▶ MATERIAL FOR THIS TASK:

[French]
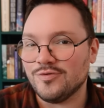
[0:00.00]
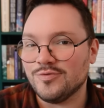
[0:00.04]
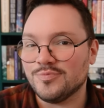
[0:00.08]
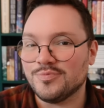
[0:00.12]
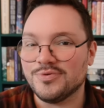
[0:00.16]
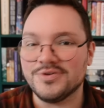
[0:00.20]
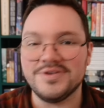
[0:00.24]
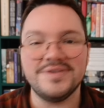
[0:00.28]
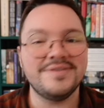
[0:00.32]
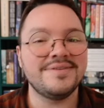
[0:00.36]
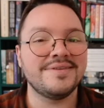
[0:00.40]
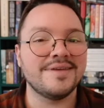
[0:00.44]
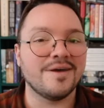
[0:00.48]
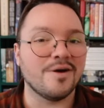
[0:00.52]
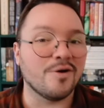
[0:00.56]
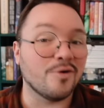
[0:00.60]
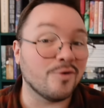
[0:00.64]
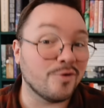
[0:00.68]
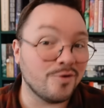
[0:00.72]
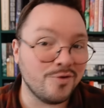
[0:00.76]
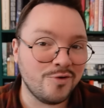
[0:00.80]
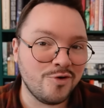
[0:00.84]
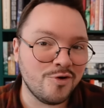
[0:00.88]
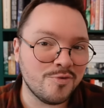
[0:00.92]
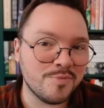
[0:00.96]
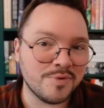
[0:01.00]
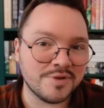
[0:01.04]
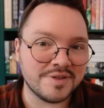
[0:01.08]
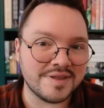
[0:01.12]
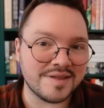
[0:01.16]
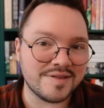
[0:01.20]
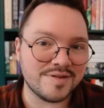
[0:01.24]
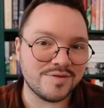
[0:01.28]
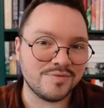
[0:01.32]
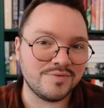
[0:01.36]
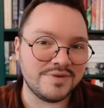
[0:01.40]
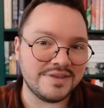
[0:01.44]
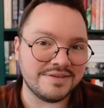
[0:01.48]
une petite
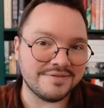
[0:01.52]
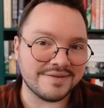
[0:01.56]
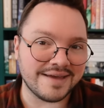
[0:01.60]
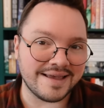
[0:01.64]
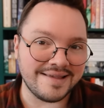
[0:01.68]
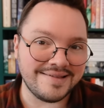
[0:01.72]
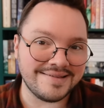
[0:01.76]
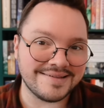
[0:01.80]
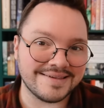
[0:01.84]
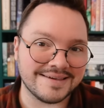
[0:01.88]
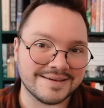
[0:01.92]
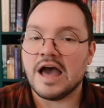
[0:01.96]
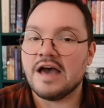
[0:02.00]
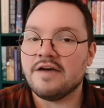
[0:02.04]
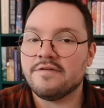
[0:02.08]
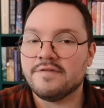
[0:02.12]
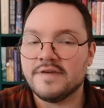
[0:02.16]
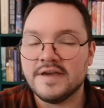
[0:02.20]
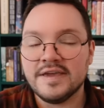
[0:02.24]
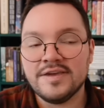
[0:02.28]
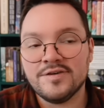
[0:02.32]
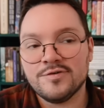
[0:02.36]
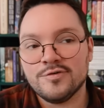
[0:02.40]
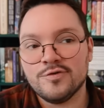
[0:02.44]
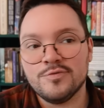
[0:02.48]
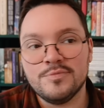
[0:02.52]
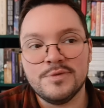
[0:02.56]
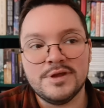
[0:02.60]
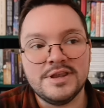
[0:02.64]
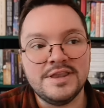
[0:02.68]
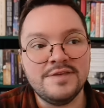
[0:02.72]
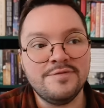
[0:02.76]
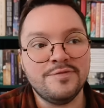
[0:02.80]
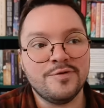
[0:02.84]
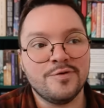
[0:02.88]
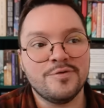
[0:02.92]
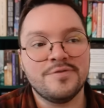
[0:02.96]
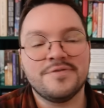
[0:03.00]
recommandation livresque avec mes
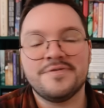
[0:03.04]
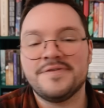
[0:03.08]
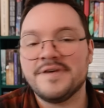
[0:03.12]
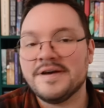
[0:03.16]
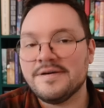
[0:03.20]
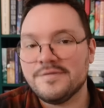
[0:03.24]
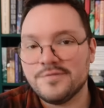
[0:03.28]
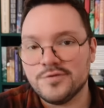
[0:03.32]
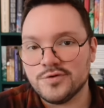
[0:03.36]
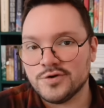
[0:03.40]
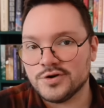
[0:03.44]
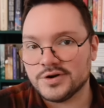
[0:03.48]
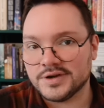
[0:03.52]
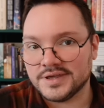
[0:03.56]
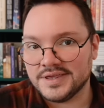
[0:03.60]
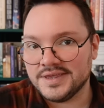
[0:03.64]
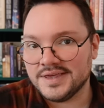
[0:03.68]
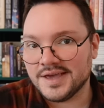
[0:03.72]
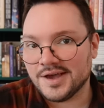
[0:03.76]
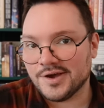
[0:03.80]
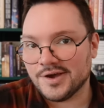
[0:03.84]
livres favoris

▶ TASK OBJECTIVE: All of the material shown above needs to be duplicated exactly. Omit every picture.

▶ ANSWER AREA:
[French]
[0:00.00]
[0:00.04]
[0:00.08]
[0:00.12]
[0:00.16]
[0:00.20]
[0:00.24]
[0:00.28]
[0:00.32]
[0:00.36]
[0:00.40]
[0:00.44]
[0:00.48]
[0:00.52]
[0:00.56]
[0:00.60]
[0:00.64]
[0:00.68]
[0:00.72]
[0:00.76]
[0:00.80]
[0:00.84]
[0:00.88]
[0:00.92]
[0:00.96]
[0:01.00]
[0:01.04]
[0:01.08]
[0:01.12]
[0:01.16]
[0:01.20]
[0:01.24]
[0:01.28]
[0:01.32]
[0:01.36]
[0:01.40]
[0:01.44]
[0:01.48]
une petite
[0:01.52]
[0:01.56]
[0:01.60]
[0:01.64]
[0:01.68]
[0:01.72]
[0:01.76]
[0:01.80]
[0:01.84]
[0:01.88]
[0:01.92]
[0:01.96]
[0:02.00]
[0:02.04]
[0:02.08]
[0:02.12]
[0:02.16]
[0:02.20]
[0:02.24]
[0:02.28]
[0:02.32]
[0:02.36]
[0:02.40]
[0:02.44]
[0:02.48]
[0:02.52]
[0:02.56]
[0:02.60]
[0:02.64]
[0:02.68]
[0:02.72]
[0:02.76]
[0:02.80]
[0:02.84]
[0:02.88]
[0:02.92]
[0:02.96]
[0:03.00]
recommandation livresque avec mes
[0:03.04]
[0:03.08]
[0:03.12]
[0:03.16]
[0:03.20]
[0:03.24]
[0:03.28]
[0:03.32]
[0:03.36]
[0:03.40]
[0:03.44]
[0:03.48]
[0:03.52]
[0:03.56]
[0:03.60]
[0:03.64]
[0:03.68]
[0:03.72]
[0:03.76]
[0:03.80]
[0:03.84]
livres favoris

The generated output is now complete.